Instagram Clarifies “It Is Not Our Intention to Sell Your Photos”


Instagram’s co-founder, Kevin Systrom, has published a long and detailed letter on the company blog explaining how they will not be selling your photos. The note was written after the Instagram community was up in arms over their recently changed terms of service:

Advertising on Instagram From the start, Instagram was created to become a business. Advertising is one of many ways that Instagram can become a self-sustaining business, but not the only one. Our intention in updating the terms was to communicate that we’d like to experiment with innovative advertising that feels appropriate on Instagram. Instead it was interpreted by many that we were going to sell your photos to others without any compensation. This is not true and it is our mistake that this language is confusing. To be clear: it is not our intention to sell your photos. We are working on updated language in the terms to make sure this is clear.
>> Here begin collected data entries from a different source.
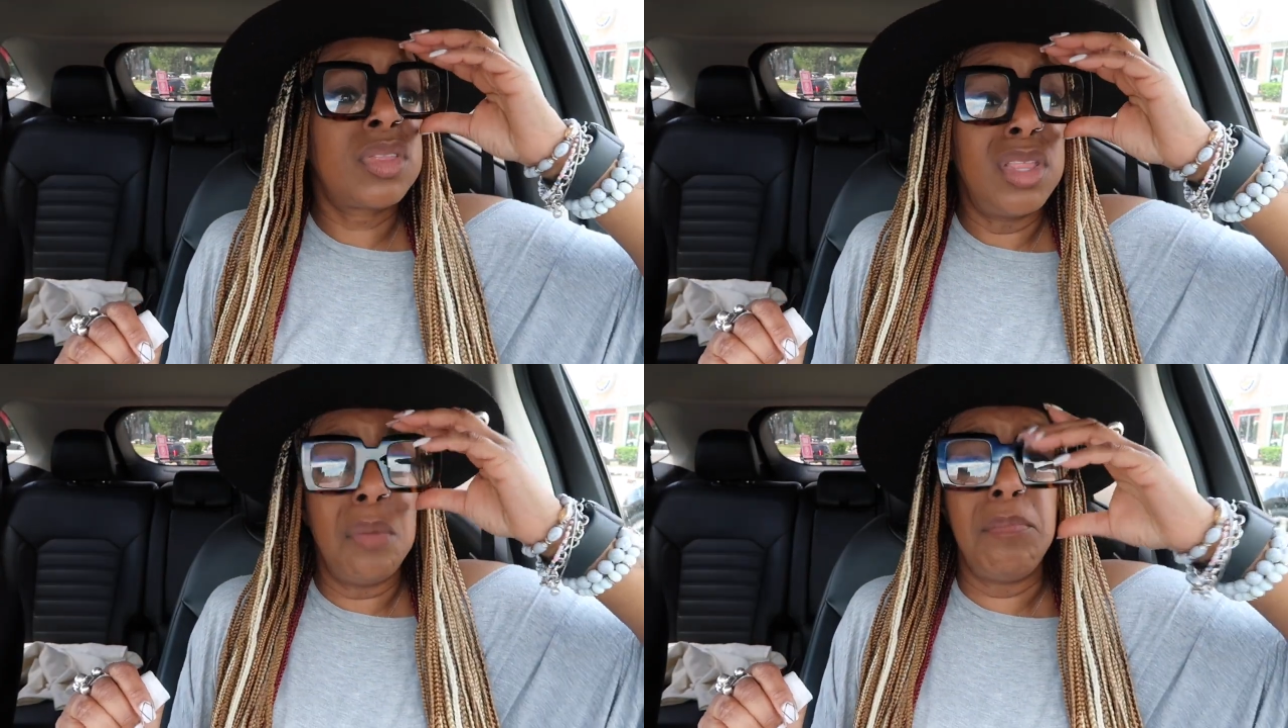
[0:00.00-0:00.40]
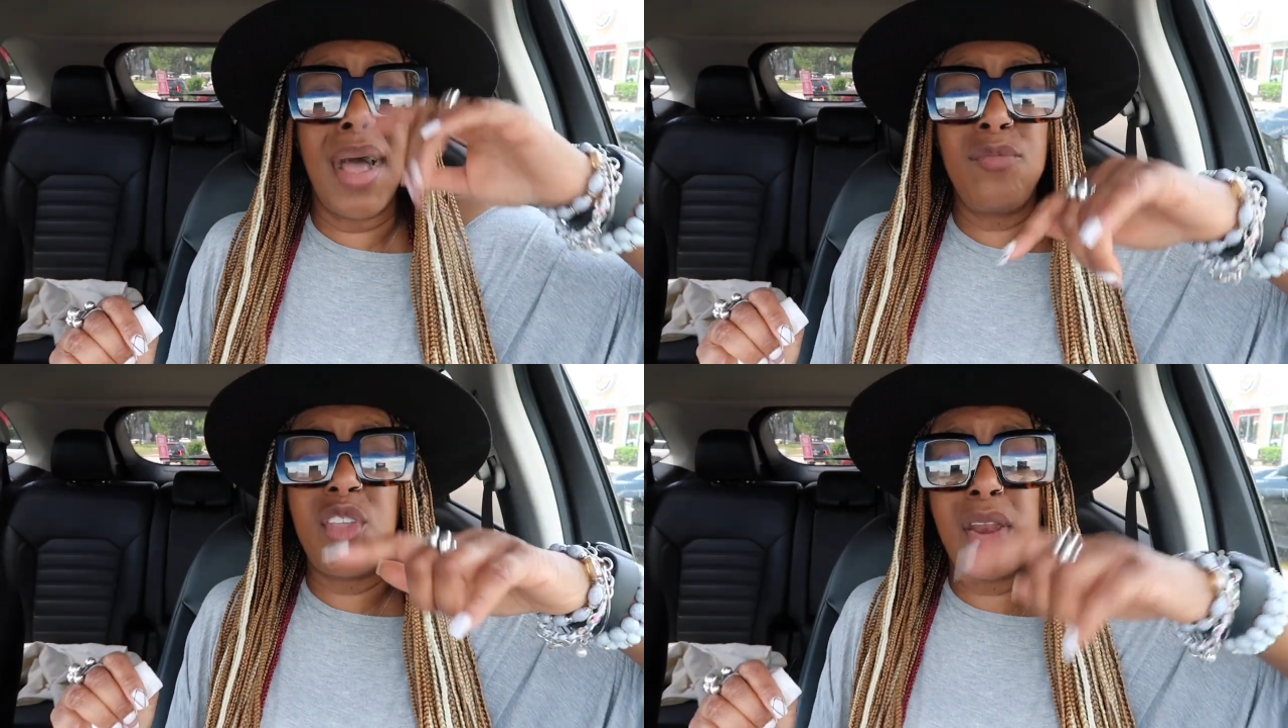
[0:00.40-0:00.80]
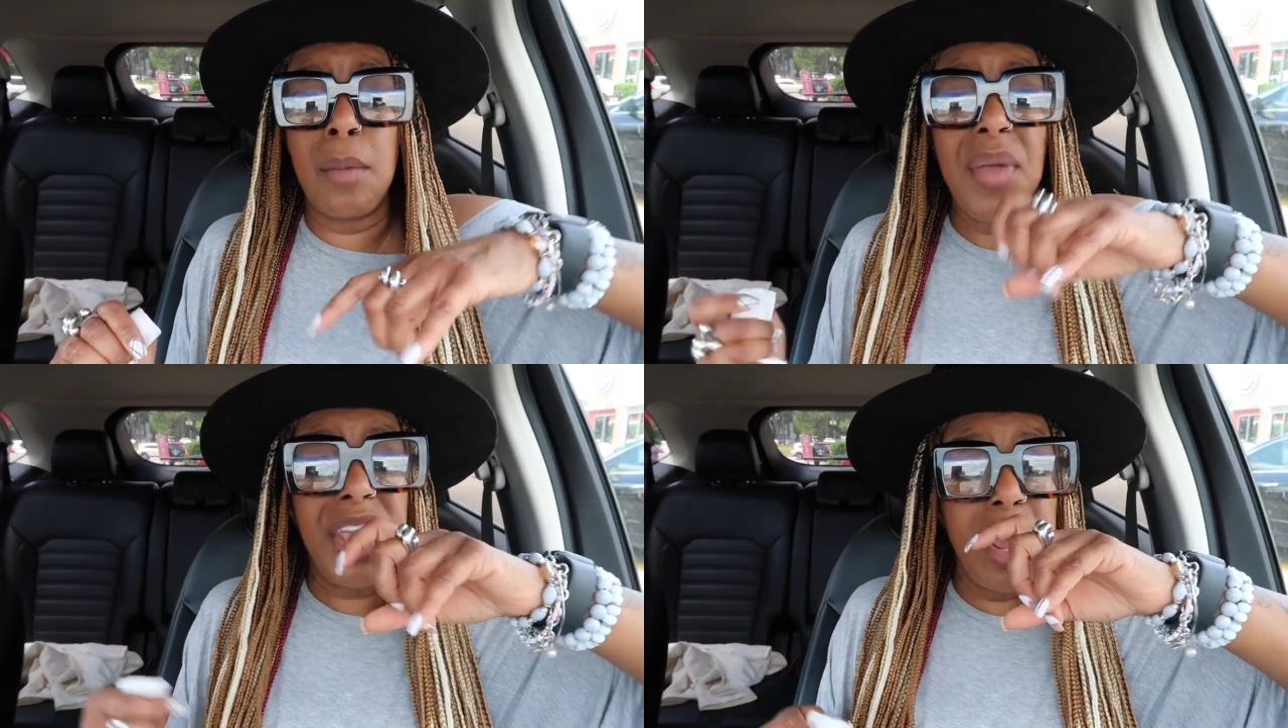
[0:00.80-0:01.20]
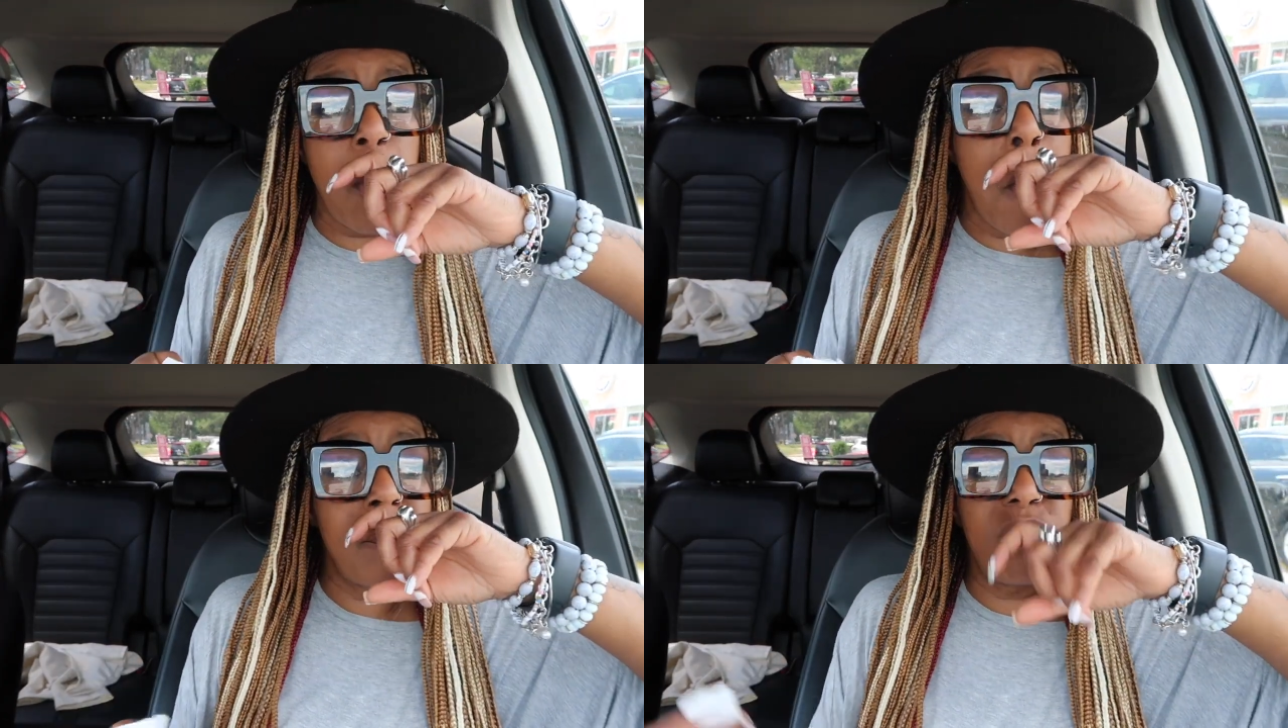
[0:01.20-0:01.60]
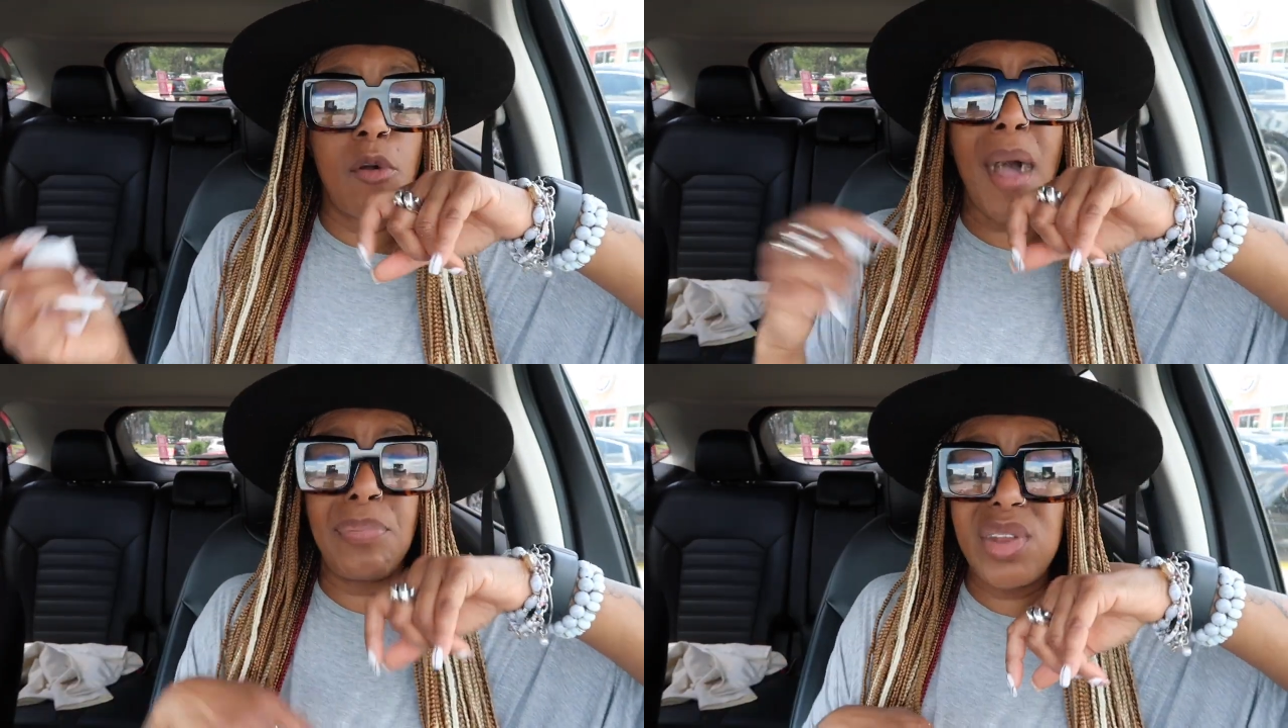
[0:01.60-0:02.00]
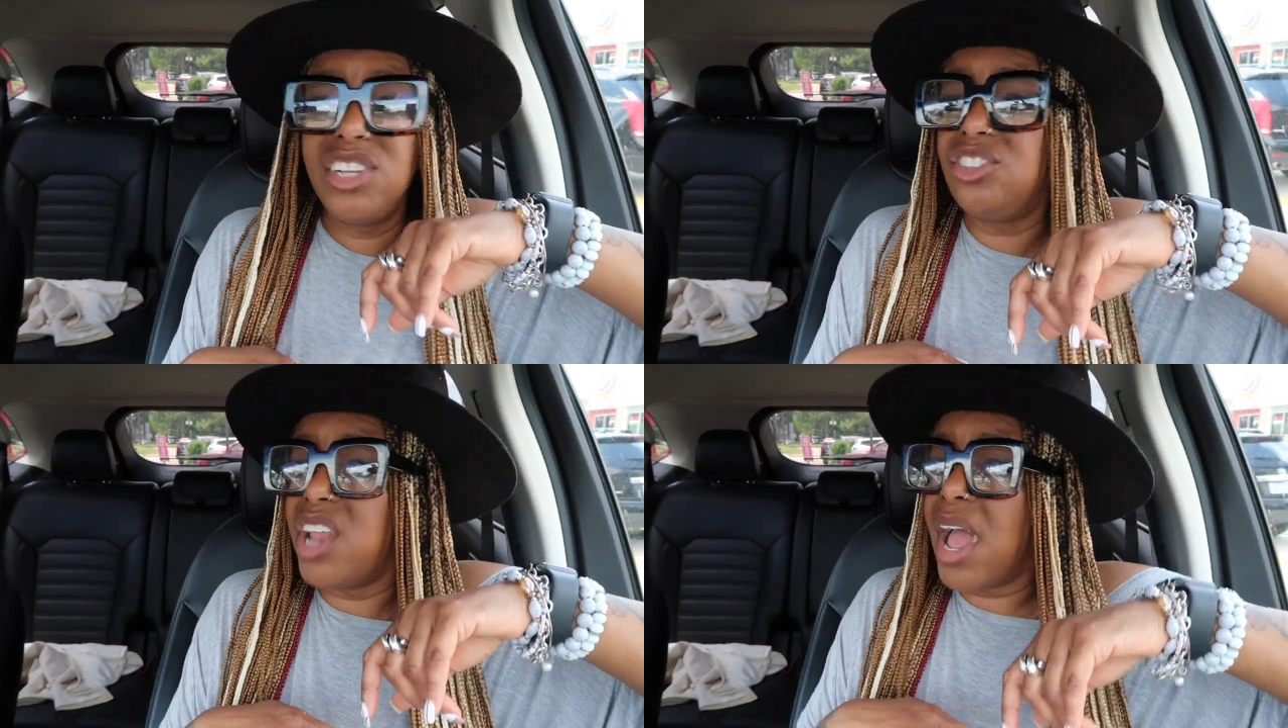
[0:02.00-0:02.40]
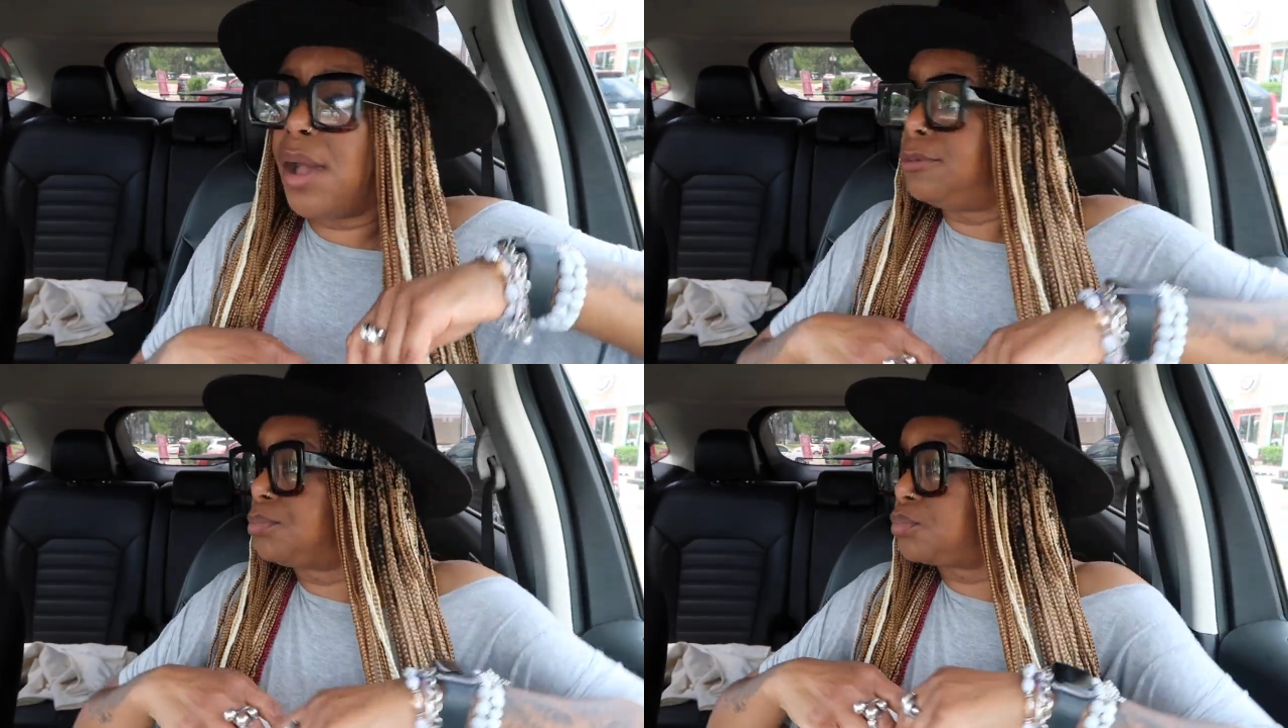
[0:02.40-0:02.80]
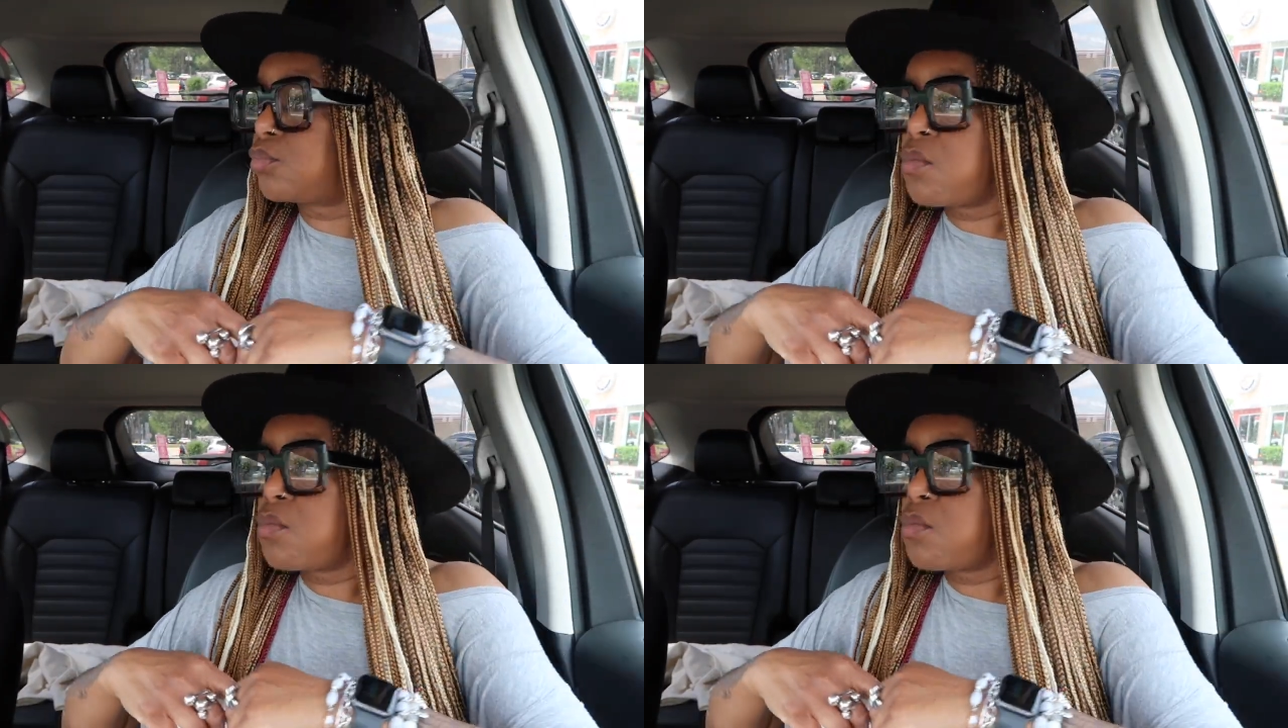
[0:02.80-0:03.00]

the amount that I'm paying for my place now,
Earlier today we created a poll to ask if you were quitting Instagram over their recently changed terms of service. Here are the results as of writing:

instagram poll

If you’re using any free service on the web, your information becomes part of the service and is out of your control. With Instagram, many may have made knee-jerk reactions to delete their accounts prematurely, but it was the new language in the terms of service that caused people to react that way.

What do you think? Has the damage been done? Are you going to be reinstating your account if you’ve already shut it down? I mean, if you’re on Facebook still…your information is probably at greater risk compared to photos of what you had for dinner last night.


  • Tom

    I’ll beleive Instagram when I see it.

  • einsteinbqat

    Right… As if no legal team read though this new updated ToS… :S How can you not mean it? Did they first write it in Zulu, translated it in English, and got lost is translation? Give me a break. Just say “We screwed up. Sorry.”

  • gtasscarlo

    It might not be there “intention” but there gonna do it anyways. Glad I don’t use Instagram.

  • Sean

    What a load of crap from Instagram. They meant every word of it. You can’t tell me they made a mistake in their wording – it was obviously proofed over and over by legal teams.
    They still want to make money off photos I’ve taken with no thanks to me – I’m gone mid-January.

  • MleB1

    …and don’t kid yourself – Facebook (which now owns Instagram) probably had a similar adjustment to their ‘terms of service’ waiting in the wings, doubtless now being reviewed by their legal team since this uproar. Signing up to these ‘social networks’ still means you own the copyright to your photos, but you permit, for example, Facebook “…to use and display that content.” You might wish to think what “use” means.

    Maybe it’s time for a non-profit / co-op organization to come up with a social network?

    At any rate, come January I’ll do my annual review of whether to keep my Facebook account.

  • Legal documents don’t outline intentions. They’re designed to cover any possible angles and protect the company from lawsuits. Yes, it was proofed over by legal teams, to make sure it would cover them from every angle someone might see things as. No matter how they choose to make money off Instagram, someone is going to claim that Instagram is making money off their photos, even if it’s indirectly. They wanted to draft a document that covered that.

    Do you post images to Facebook? They’ve got the same wording in their TOS.

  • Facebook doesn’t need a similar adjustment since their TOS already includes stuff like this: “you grant us a non-exclusive, transferable, sub-licensable, royalty-free, worldwide license to use any IP content that you post on or in connection with Facebook (IP License).”

  • Farids

    How about the rest of the users personal information? There’s so much more to what Instagram may be selling to others.

  • Skin Blues

    “To be clear: it is not our intention to sell your photos.” And also to be clear, they do not plan on removing the language from their TOS which allows them to sell your photos. As most people know, especially lawyers, intentions are meaningless, it’s what’s written in black and white that matters.